Впервые он летел пассажиром у самого себя. И может быть, поэтому, кажется, в первый раз за всю его летную жизнь, он позволил себе немного пофилософствовать в воздухе. Тут-то Чулкову пришли в голову разные мысли об изобретателях палки и огнива, о машинах дней его собственной юности, о «Сопвиче», «Фармане». Что, если бы ему, фантазеру и мечтателю, показали тогда это пилотское кресло и бесшумно передвигающиеся рычаги перед ним, – что подумал бы он, бедный неандерталец, об авиации?
Вдруг ему захотелось чихнуть. По старой привычке, он надавил ямочку на верхней губе, и желание чихнуть немедленно прошло. Он вспомнил, что этот способ изобрели первые авиаторы. А аэропланы были настолько неустойчивы в воздухе, что неосторожным чиханьем их можно было опрокинуть.

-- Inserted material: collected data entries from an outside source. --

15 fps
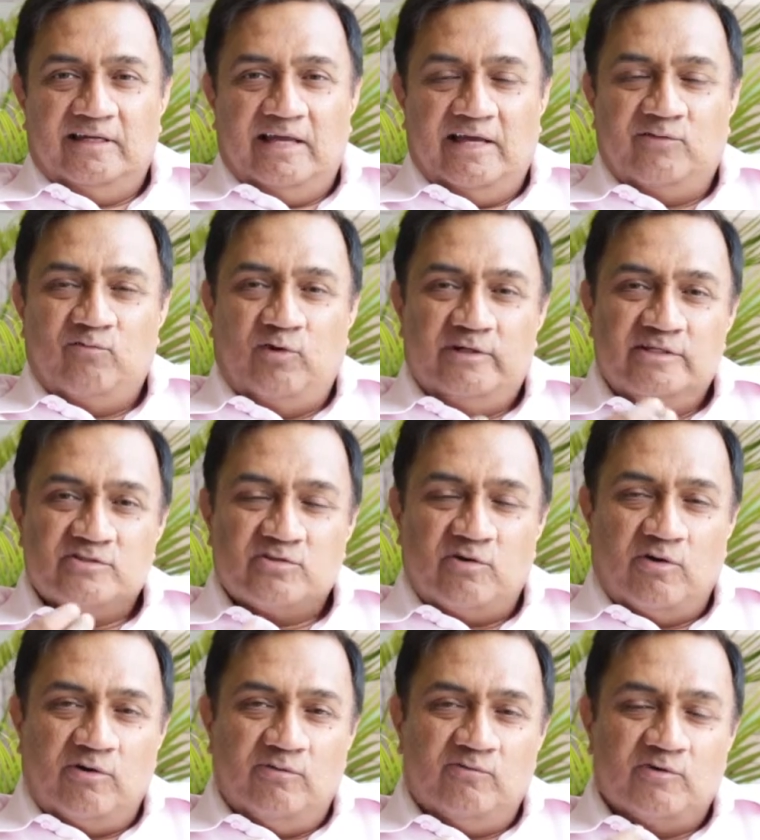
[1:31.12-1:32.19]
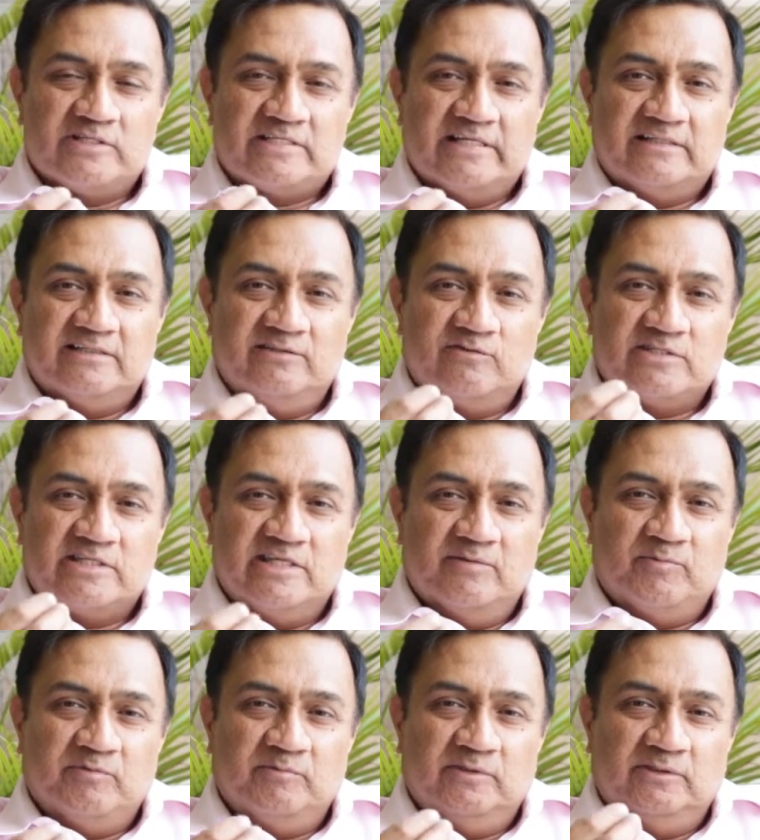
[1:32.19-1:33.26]
And what he saw was that he was
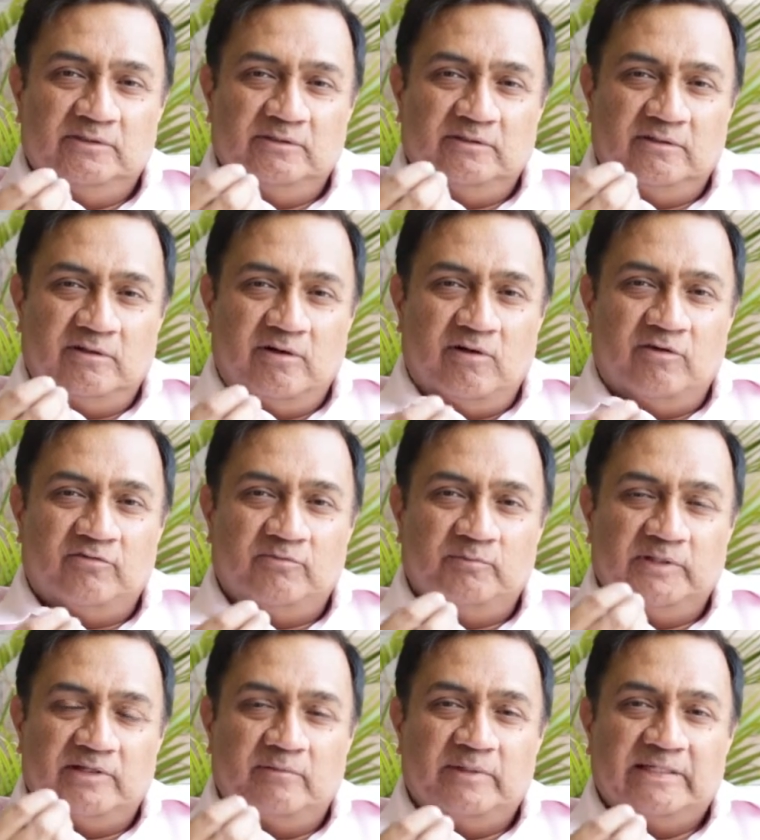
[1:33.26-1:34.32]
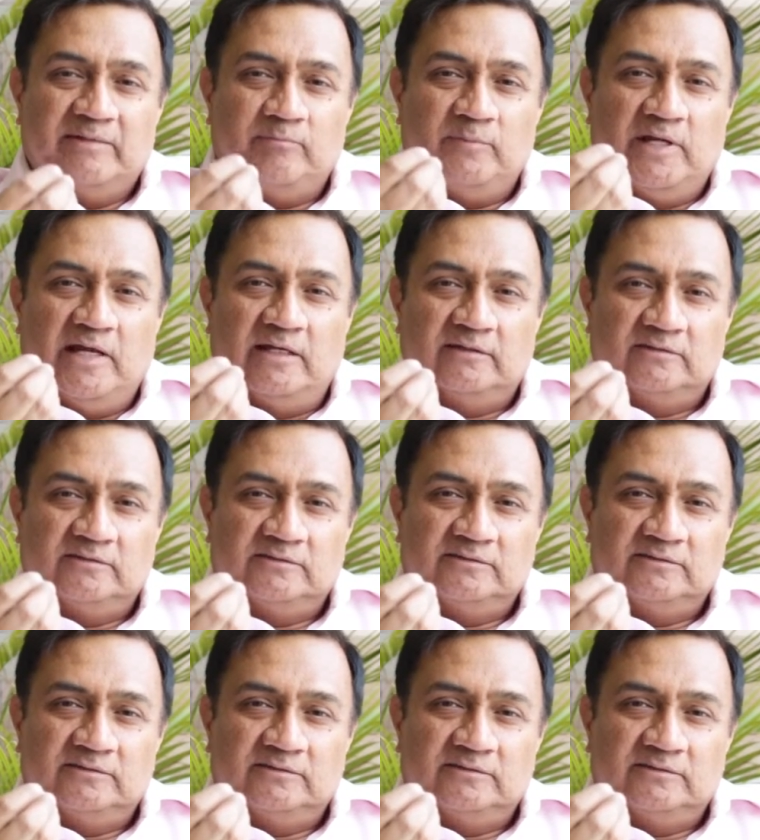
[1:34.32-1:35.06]
capable of becoming a plant,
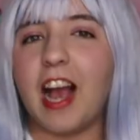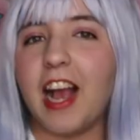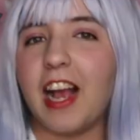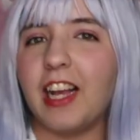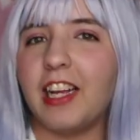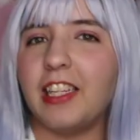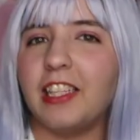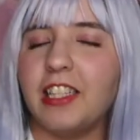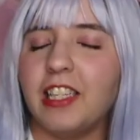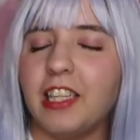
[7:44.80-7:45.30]

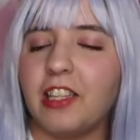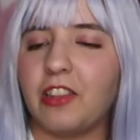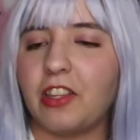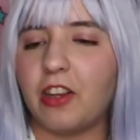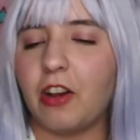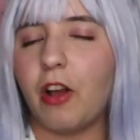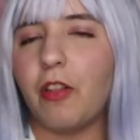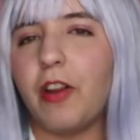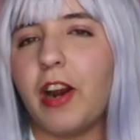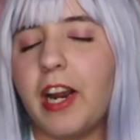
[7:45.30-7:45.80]
And
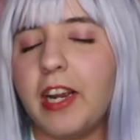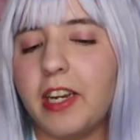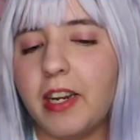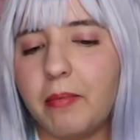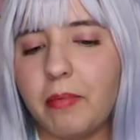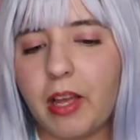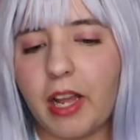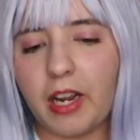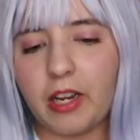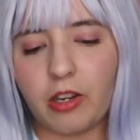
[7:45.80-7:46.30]
the other
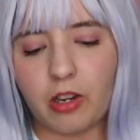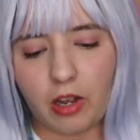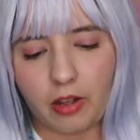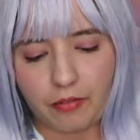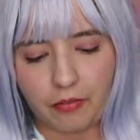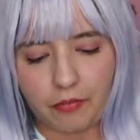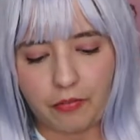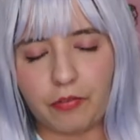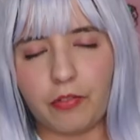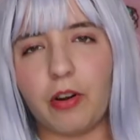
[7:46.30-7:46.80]
item that I
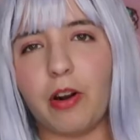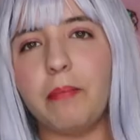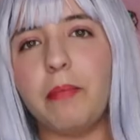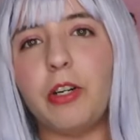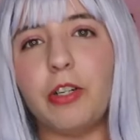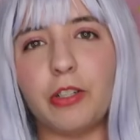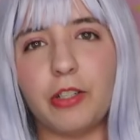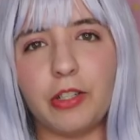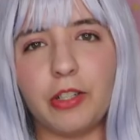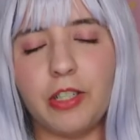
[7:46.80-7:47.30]
got from
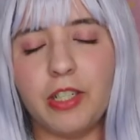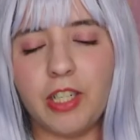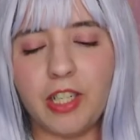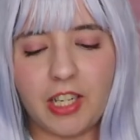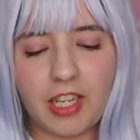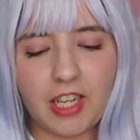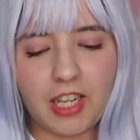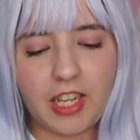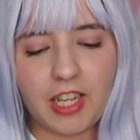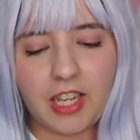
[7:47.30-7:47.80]

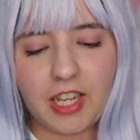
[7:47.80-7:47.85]
her,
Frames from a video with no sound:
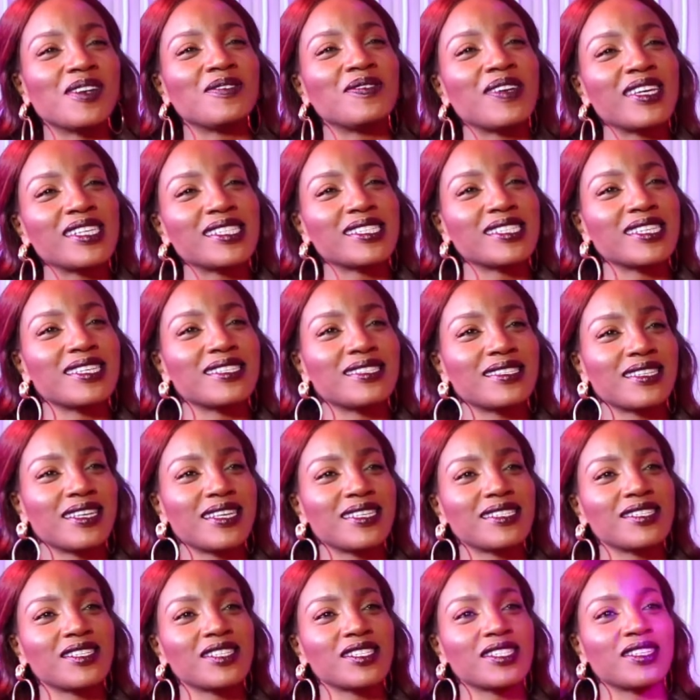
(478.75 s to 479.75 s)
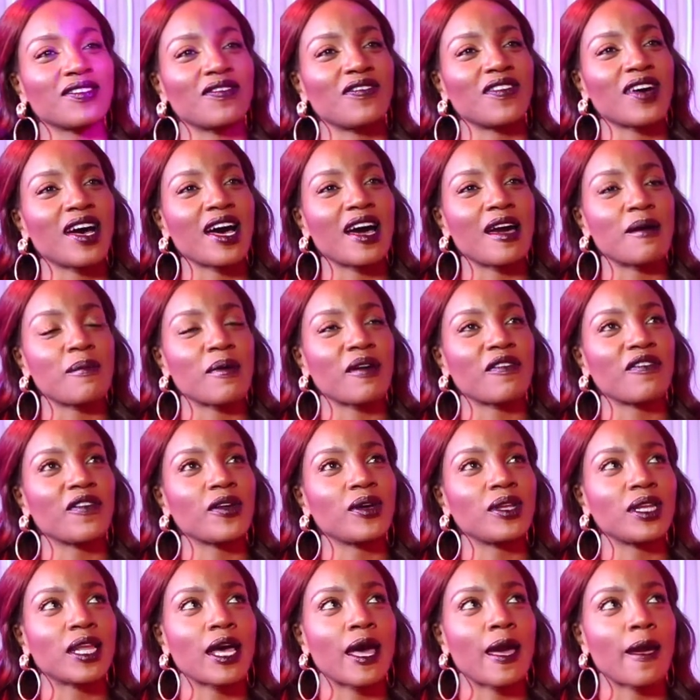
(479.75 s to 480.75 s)
it's just a vibe. I
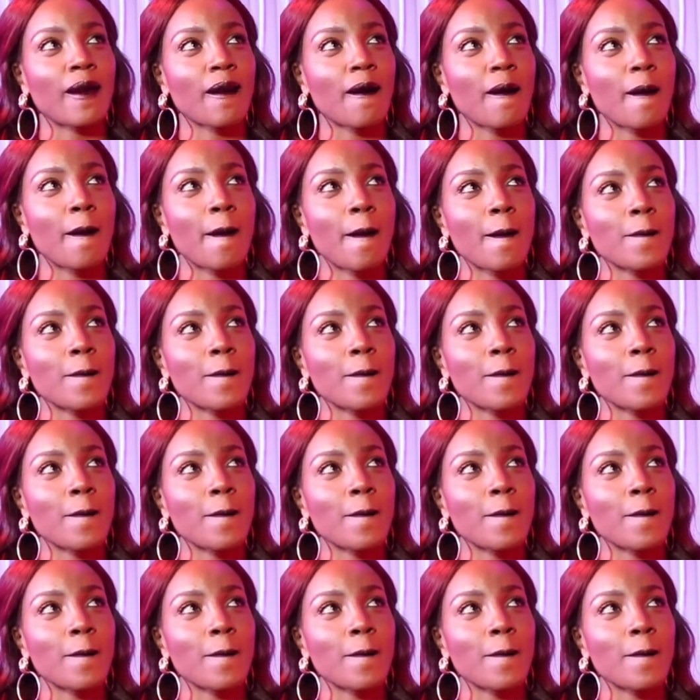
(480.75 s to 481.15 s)
feel like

Это воспоминание доставило ему удовольствие. В то же время оно вызвало из подсознания какое-то давно забытое, безвозвратно утерянное ощущение, неясное, как призрак. Собственно, не самое ощущение, а воспоминание о нем. Он даже с трудом вспомнил, что же это такое, а когда-то оно ни на минуту не оставляло тех, кто поднимался в воздух. Это было ощущение опасности, боязнь упасть на землю.